Również teraz kolorowe migotanie i wściekłe wycie oznaczały tylko jedno. Prawie to samo. Stróżów porządku. Tropicieli przestępców. Łowców.
Co prawda nie był to już tak częsty widok jak kiedyś… Policja była potrzebna jedynie w razie wypadku lub innych wyjątkowych sytuacji. Większość pojazdów służb cywilnych nie miała syren, chyba że był to ambulans lub wóz strażacki.
Ale ten niski, lśniący samochód nie jechał do wypadku. Był to pojazd pościgowy. Nigdy wcześniej takiego nie widziałam, jednak od razu pojęłam, co się dzieje.
Jared zastygł w bezruchu z nogą na gazie. Widziałam, że szuka gorączkowo jakiegoś wyjścia z tej sytuacji – przebiegł mu pewnie przez myśl szaleńczy pomysł ucieczki zdezelowanym autem albo ukrycia szerokiego, białego profilu furgonetki w niskich, rzadkich zaroślach pustyni.

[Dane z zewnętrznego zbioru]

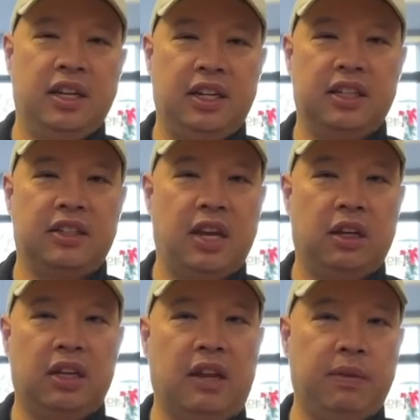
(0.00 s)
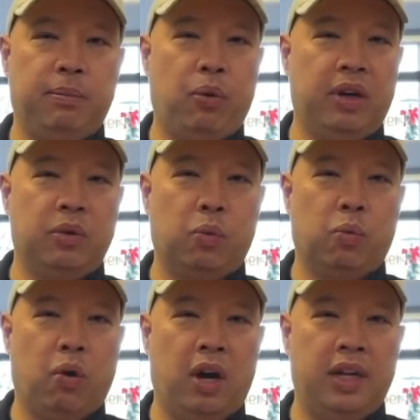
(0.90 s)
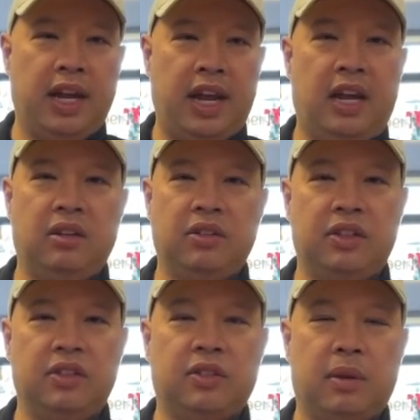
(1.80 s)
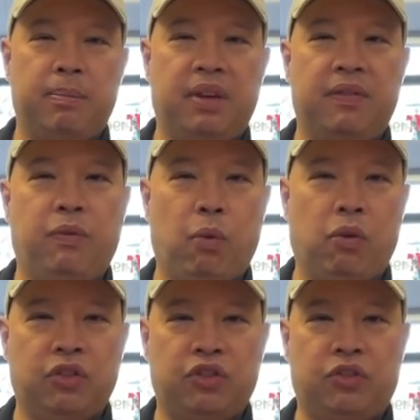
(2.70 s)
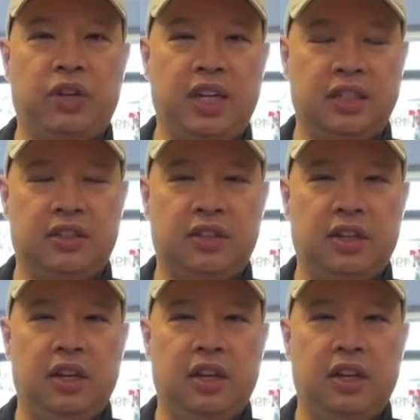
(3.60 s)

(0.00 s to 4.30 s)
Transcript: It is now 11.1 ounces before strings.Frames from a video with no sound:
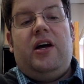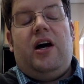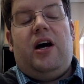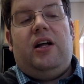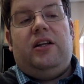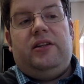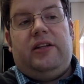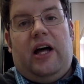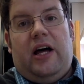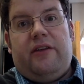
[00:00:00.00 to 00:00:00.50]

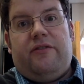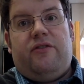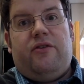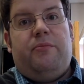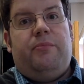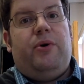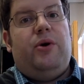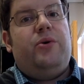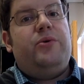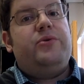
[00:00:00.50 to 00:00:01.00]
A lot of
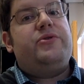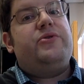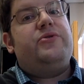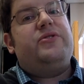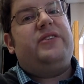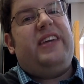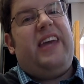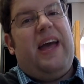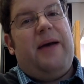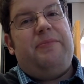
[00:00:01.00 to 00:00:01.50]

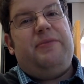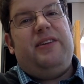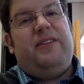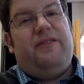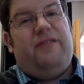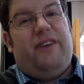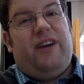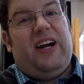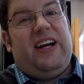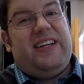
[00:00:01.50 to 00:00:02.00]
composers kept it
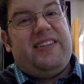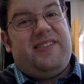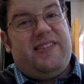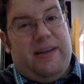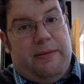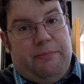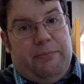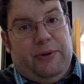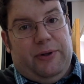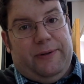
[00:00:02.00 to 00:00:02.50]
very
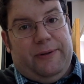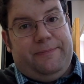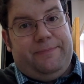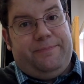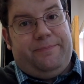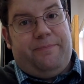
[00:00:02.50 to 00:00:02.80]
simple.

Nie mogliśmy wskazać Łowcom kryjówki. Byliśmy tak blisko jaskiń. Wszyscy na pewno tam teraz spali, nieświadomi zagrożenia…
Po dwóch sekundach zrezygnował, ciężko wzdychając.
– Tak mi przykro, Wando – szepnął. – Nawaliłem.
– Jared?
Sięgnął po moją dłoń, jednocześnie zdejmując nogę z gazu. Samochód zaczął wytracać prędkość.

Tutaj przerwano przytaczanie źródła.